8日、徳島ヴォルティス(リーグ4位)がJ1昇格プレーオフの決勝(東京・国立競技場)で京都サンガF.C.(同3位)を2―0で下し、初のJ1昇格を決めた。徳島は序盤から京都に押し込まれたものの、集中した守りで劣勢の時間帯をしのいだ。すると前半39分、セットプレーからDF千代反田充のゴールで先制に成功。43分にはFW津田知宏の追加点でリードを広げた。後半は前がかりにきた京都にチャンスをつくられたが、GK松井謙弥を中心にゴールを死守した。勝った徳島は四国勢初のJ1クラブとなる。

  主将・津田、J1導く追加点!(国立)
京都サンガF.C. 0−2 徳島ヴォルティス
【得点】
[徳島] 千代反田充(39分)、津田知宏(43分)
 理想的な試合運びだった。大会レギュレーションにより、リーグ戦4位の徳島は勝利しなければ昇格することはできない。その中で粘り強い守りで京都の攻撃に耐え、訪れたチャンスを確実にモノにした。

 序盤から徳島は押し込まれる展開だった。京都にボールを支配され、シュートにまで持ち込まれるかたちをつくられる。7分、MF工藤浩平にPA手前からミドルシュートを打たれたが、これはGKの正面だった。27分には、セットプレーからゴール前で混戦になり、最後はMF秋本倫孝にシュートを打たれた。しかし、これはわずかにゴール右へと外れ、徳島サポーターから安堵のため息が漏れた。

 押され気味の徳島が攻撃のかたちをつくったのは33分だ。津田が左サイドを仕掛け、後方にパス。受けたMF大崎淳矢がPA内左から右足を振り抜いた。これはGKの正面を突いたものの、この試合初めてといっていい攻撃からシュートにまで持ち込んだ。

 そして迎えた39分、徳島に待望の先制点を生まれた。決めたのは千代反田。右サイドのCKにゴール前でピタリと頭で合わせ、ゴール右上に突き刺した。それまで守備の要として、京都の攻撃を防いできた男のゴールで、徳島が貴重なリードを奪った。

 43分には、主将が魅せた。DF藤原広太朗が前線にロングパスを入れ、FW高崎寛之が頭でそらしたボールがGKとDFの間に落ちた。これに津田が快足を飛ばして追いつき、右足アウトサイドでゴール左に蹴り込んだ。リーグ戦から3カ月近くゴールから遠ざかっていた津田。「責任を感じていた」という男は、大一番で昇格をグッと手繰り寄せるゴールを奪った。

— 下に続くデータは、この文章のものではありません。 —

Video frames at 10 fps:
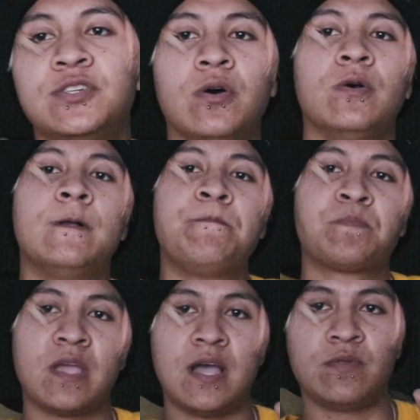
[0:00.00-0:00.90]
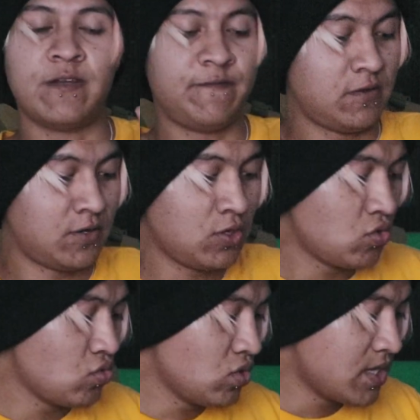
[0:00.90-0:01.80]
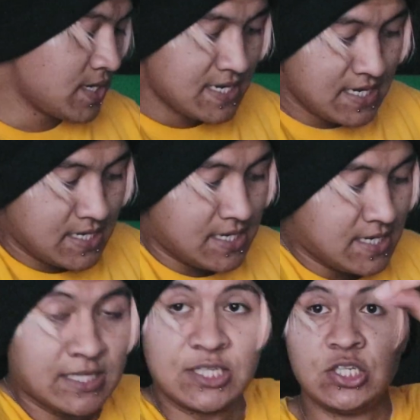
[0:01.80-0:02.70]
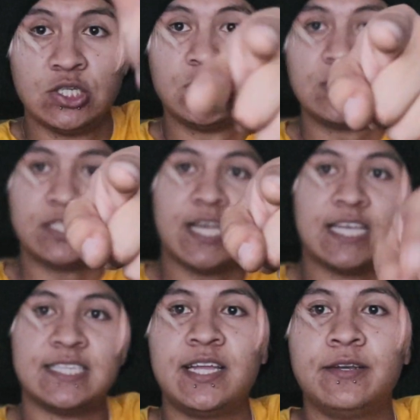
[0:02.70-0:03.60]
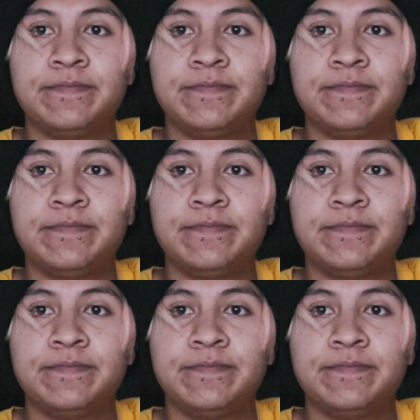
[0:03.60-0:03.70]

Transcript: So without further ado, see you guys later.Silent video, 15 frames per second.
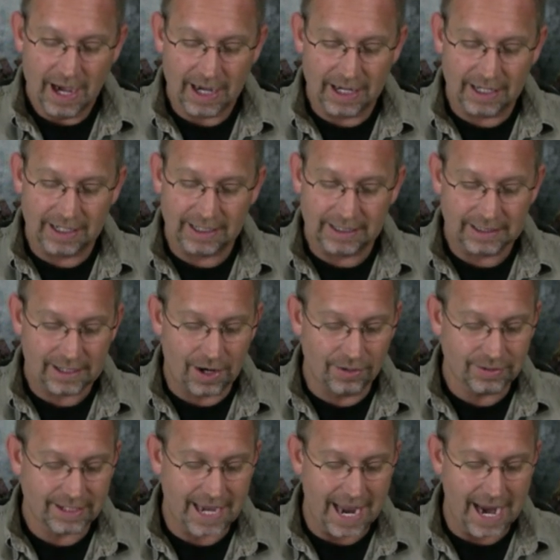
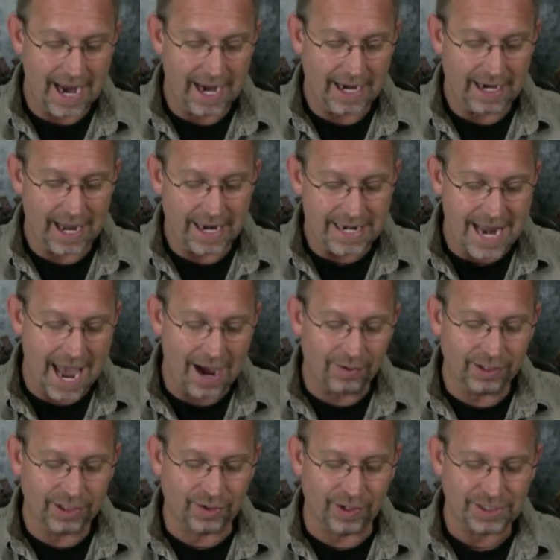Okay, and
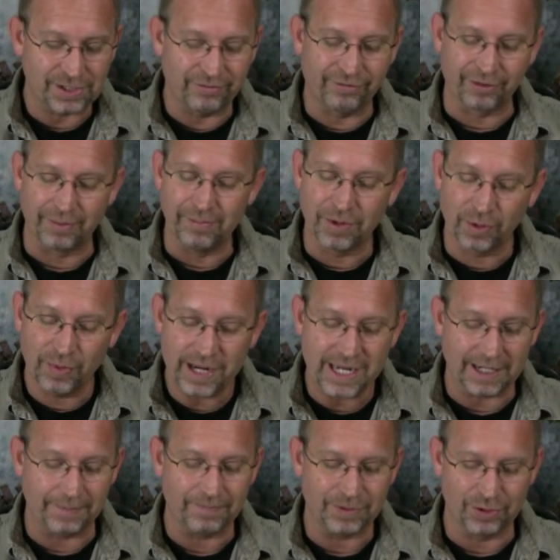now a question from
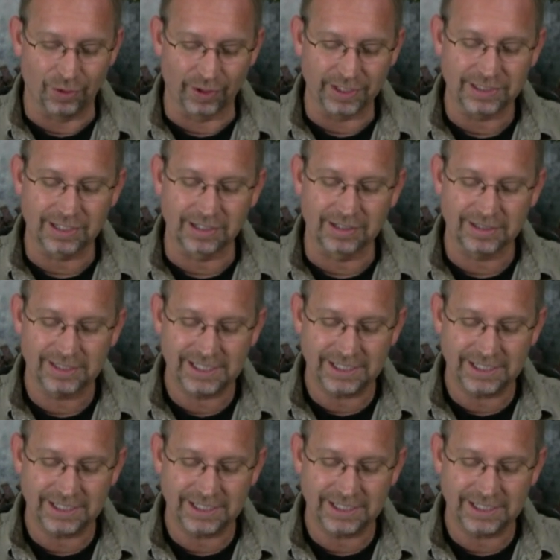Maria, Jorgen's little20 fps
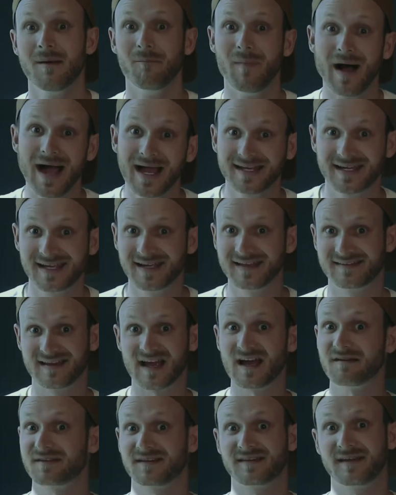My kids
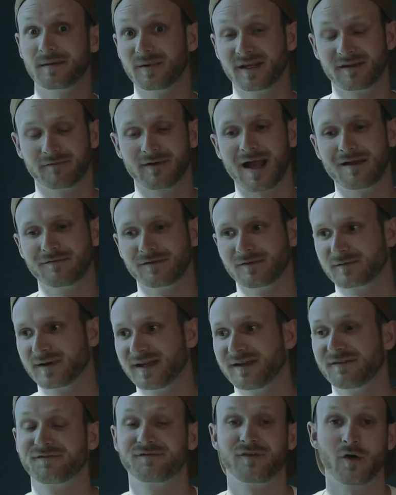have a sibling
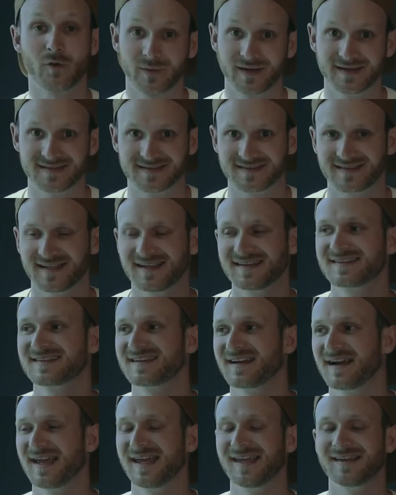rivalry. For instance,
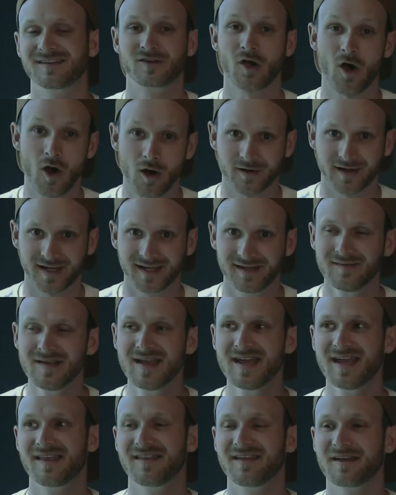in Target
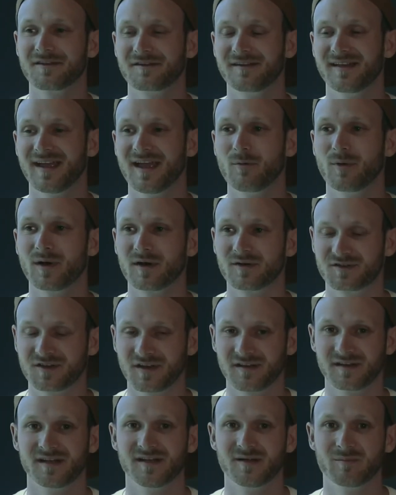the other day, we were
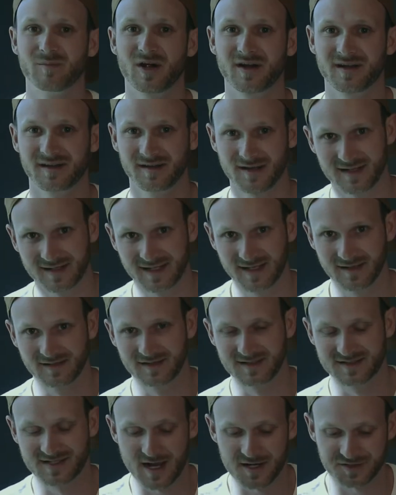chilling in the parking lot, and
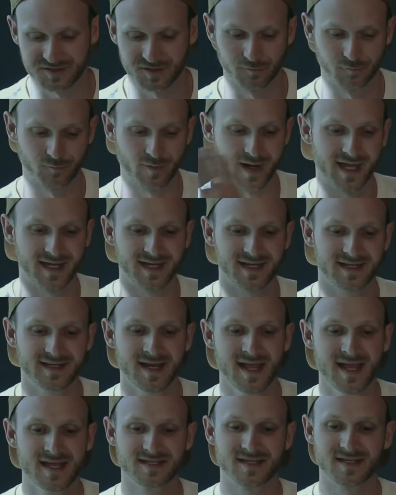Natasha ran
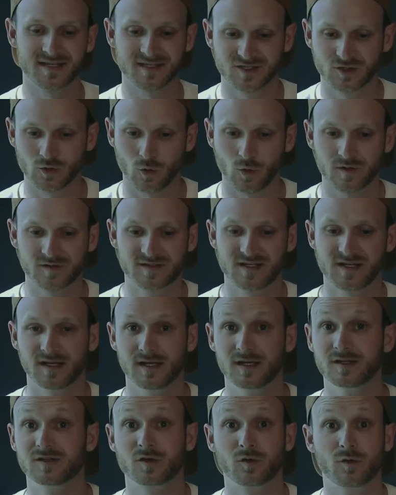into the store
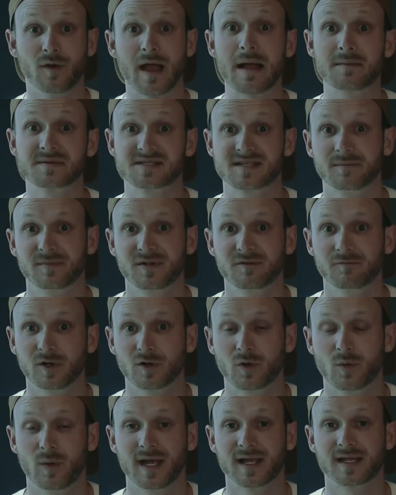to, to grab something
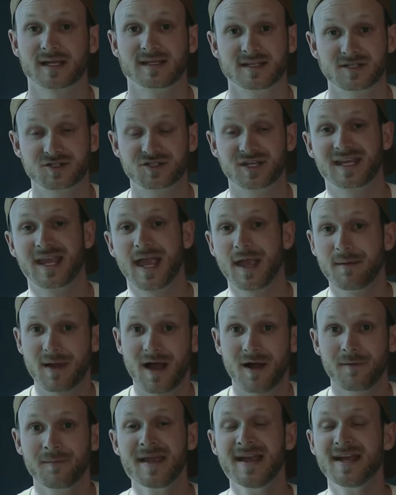real quick, and then she came
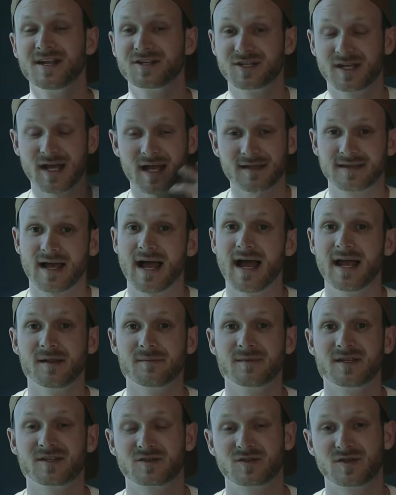out. She got the
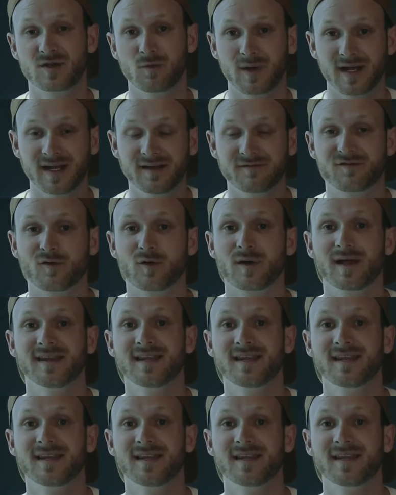item that she she went in for.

 後半は後のない京都の前に、前半以上に守勢を強いられた。だが、ここで徳島の粘り強い守備が真価を発揮する。
 17分、18分と立て続けに打たれたシュートはいずれもGK松井がパンチングでセーブ。 34分には、右サイドからのクロスに松井が飛び出すもクリアできず、GKのいないゴールをFW三平和司に狙われたが、これはカバーしていたDF藤原広太郎がのヘディングでクリアした。

 その後も徳島は京都の猛攻に遭ったが、守りの集中を切らすことなく完封。徳島サポーターの歓喜の声が国立に轟いた。

 2年前は4位となり、昇格にあと一歩届かなかった。津田は「その思いだけでやってきたと言っても過言ではない」と試合後に語り、「(昇格という)目標に向かって一生懸命やってきたので、それが今日、みんなで達成することができて、本当に嬉しい」と喜んだ。

 DFリーダーとしてチームを支えた千代反田は昇格を祝いながらも、しっかりと来季を見据えた。
「J2の4位なわけだから、(J1では)断トツの18位でもおかしくない。ガンバなら戦えるかもしれないけど、過去を見ても2位、3位、4位で上がったチームは苦労している。それを分かったうえで何がやれるかを考えたうえでみんなでやるしかない」

 千代反田の言葉どおり、昨季、リーグ戦6位でプレーオフを制した大分トリニータは、J1でわずか2勝しか挙げられず、再びJ2に降格した。徳島も更なる選手のレベルアップ、補強などでチーム力を向上させなければ、J1のチームと渡り合うことは難しいだろう。昇格はゴールではない、徳島にとってはここからが本当の勝負の始まりである。